▶ Aim of the task:
Output the entries exactly as they appear. Pictures should not be included.

^^^^

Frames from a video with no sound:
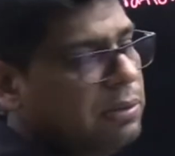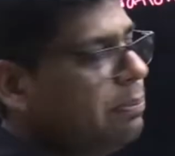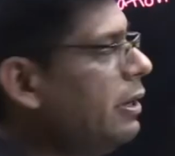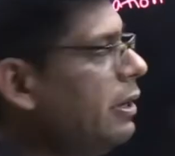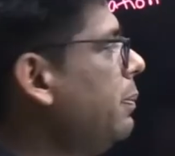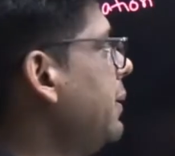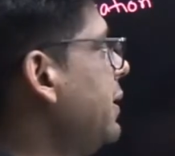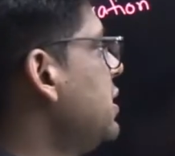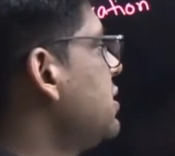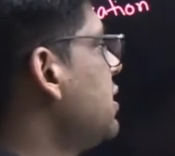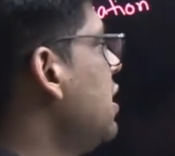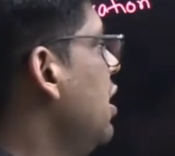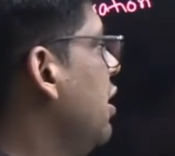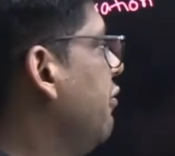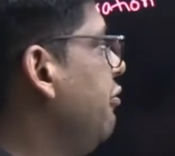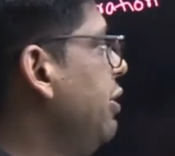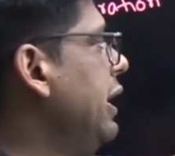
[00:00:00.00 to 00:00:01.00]
purpose,
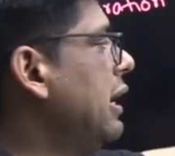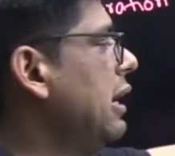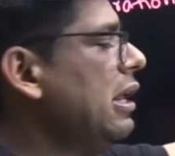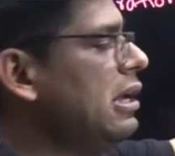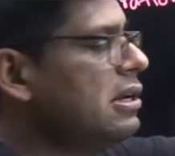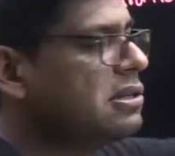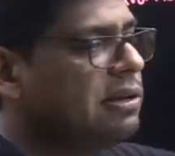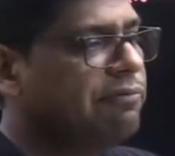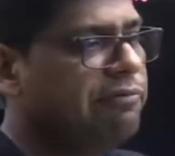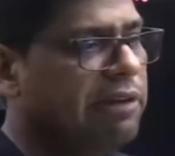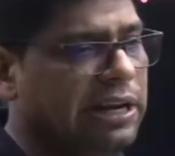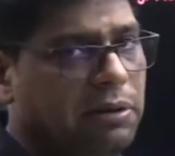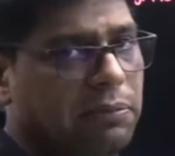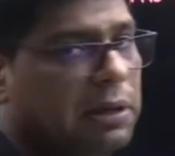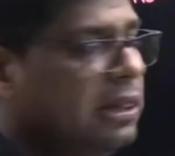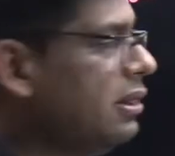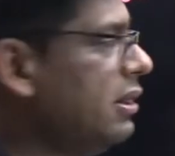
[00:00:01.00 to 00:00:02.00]
we declare some
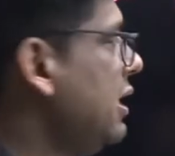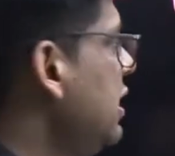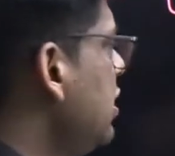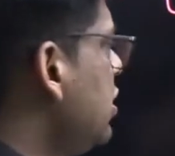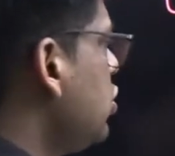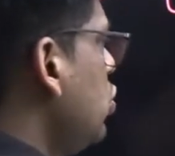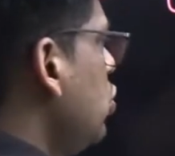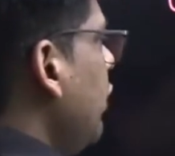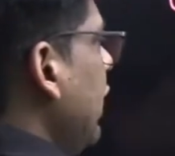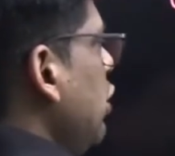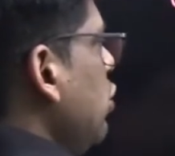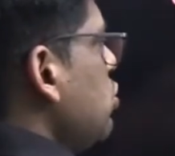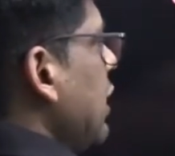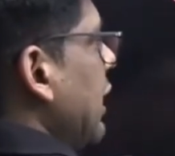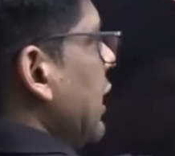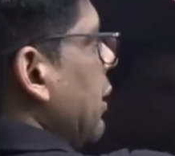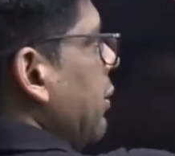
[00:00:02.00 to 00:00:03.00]
variable. These two values
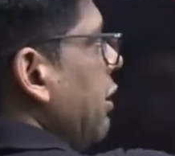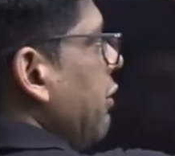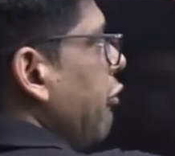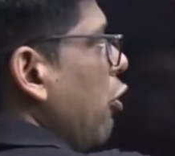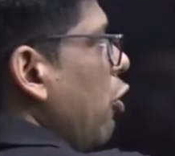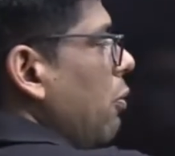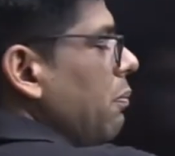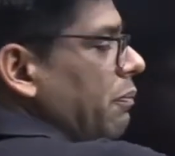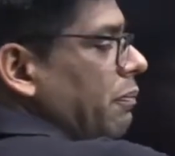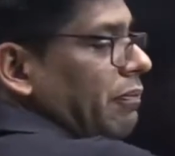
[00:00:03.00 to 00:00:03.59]
are coming from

^^^^

▶ Solved problem:
Frames from a video with no sound:
[00:00:00.00 to 00:00:01.00]
purpose,
[00:00:01.00 to 00:00:02.00]
we declare some
[00:00:02.00 to 00:00:03.00]
variable. These two values
[00:00:03.00 to 00:00:03.59]
are coming from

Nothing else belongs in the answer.